In the meantime, Sarkozy said France will temporarily suspend combat operations and training Afghan security forces in the country, according to AFP.

“The French army stands alongside its allies, but we cannot accept that a single one of our soldiers be wounded or killed by our allies, it’s unacceptable,” Sarkozy said, according to the news agency.

Adding further, “if security conditions are not clearly established, then the question of an early return of the French army will be asked,” he said.

The four French soldiers were killed by a rogue Afghan army member on a base near Kabul.
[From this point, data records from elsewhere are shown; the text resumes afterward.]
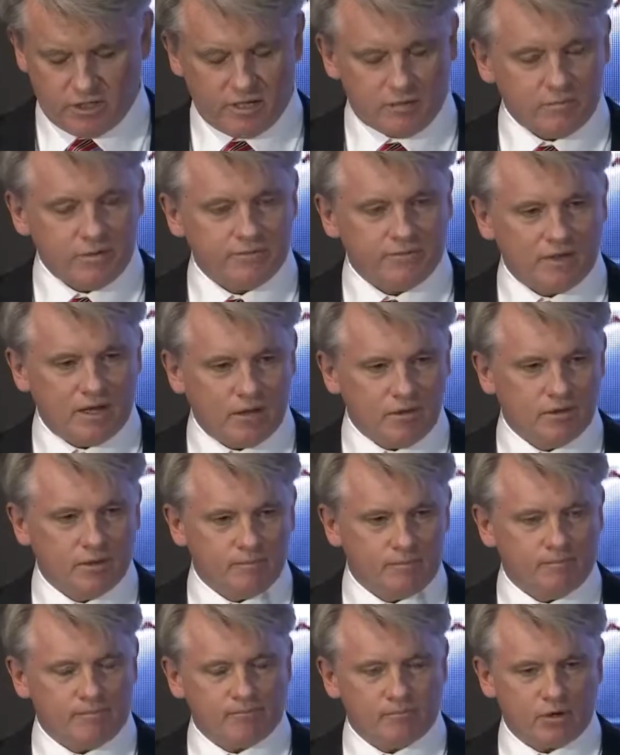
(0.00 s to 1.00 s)
And we found
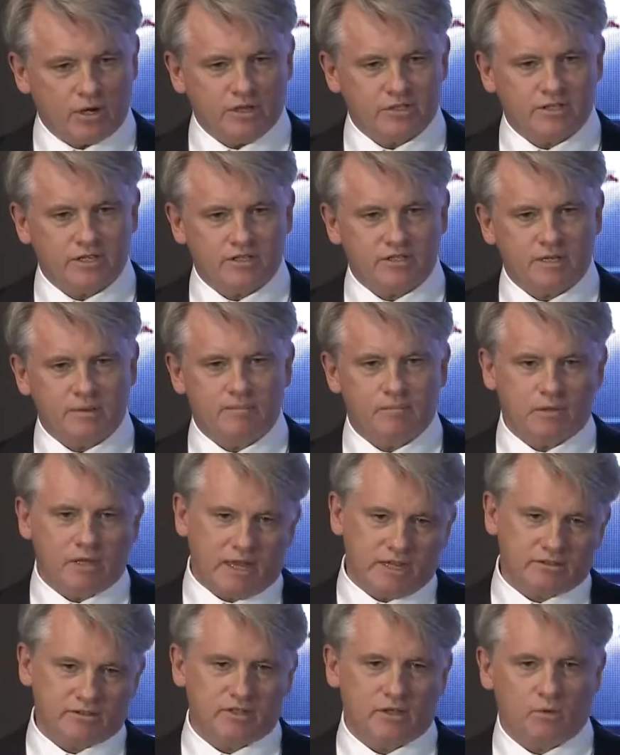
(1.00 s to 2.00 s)
that processing
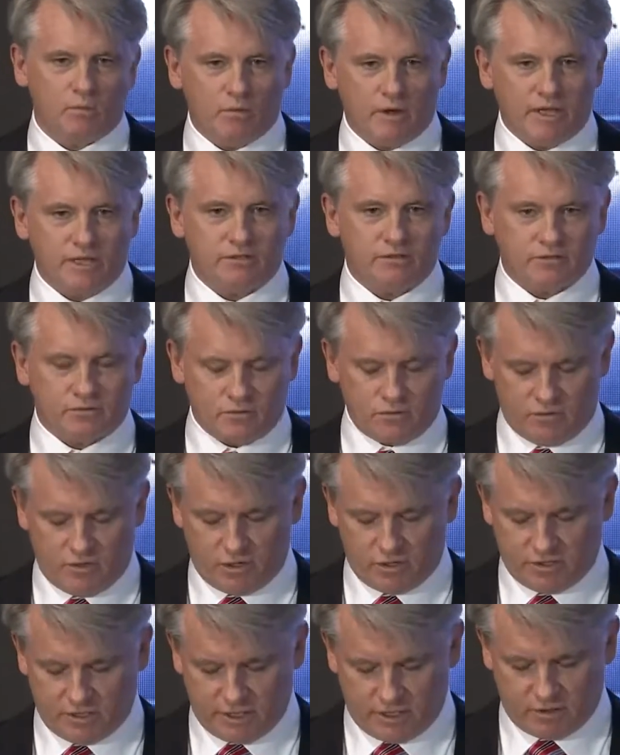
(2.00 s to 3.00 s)
plastic waste through our
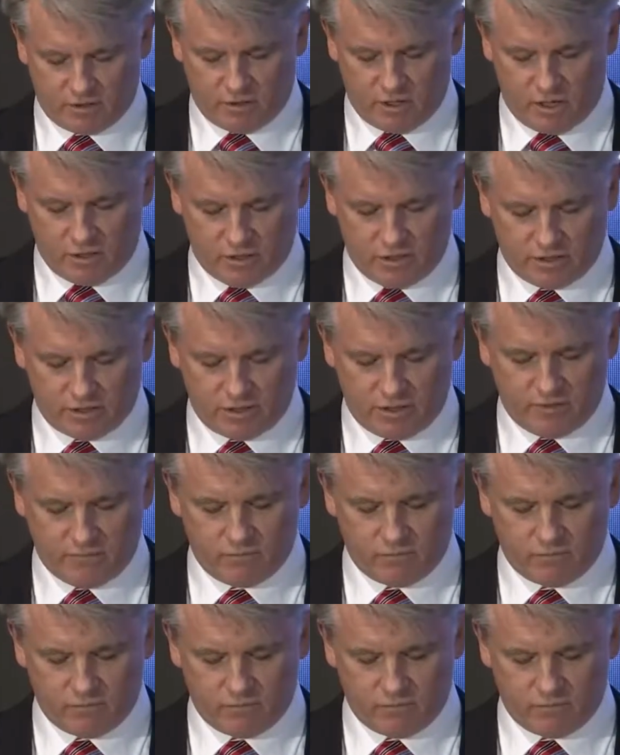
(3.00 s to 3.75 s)
technology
If France withdraws its 3,600 soldiers, it could put NATO’s plans to withdraw from the country in jeopardy. 

NATO and the U.S. plan to incrementally withdraw all troops from Afghanistan by the end of 2014.

Defense Minister Gerard Longuet said his agency would launch an investigation into the incident, and he strongly denounced the situation.

“They were not armed. They were literally murdered by an Afghan soldier. We don’t yet know if it was a Taliban who infiltrated or if it was someone who decided to act for reasons as yet unknown,” Longuet said, reported AFP.

A secret government report obtained by the New York Times, published on Friday, discussed an increase in the number of attacks by Afghan soldiers on U.S. and coalition forces.

“Lethal altercations are clearly not rare or isolated; they reflect a rapidly growing systemic homicide threat (a magnitude of which may be unprecedented between ‘allies’ in modern military history),” the report states, according to the Times. It adds that NATO announcements on the matter “seem disingenuous, if not profoundly intellectually dishonest.”

NATO Secretary-General Anders Fogh Rasmussen, said in a statement that incidents of Afghan soldiers attacking coalition forces are isolated.

“Such tragic incidents are terrible and grab headlines, but they are isolated,” he said, pointing out that there are around 130,000 NATO troops serving with approximately 300,000 Afghan soldiers. “That takes a lot of trust among a lot of soldiers,” he added.

“We have the same goal. An Afghanistan that is responsible for its own security,” Rasmussen noted.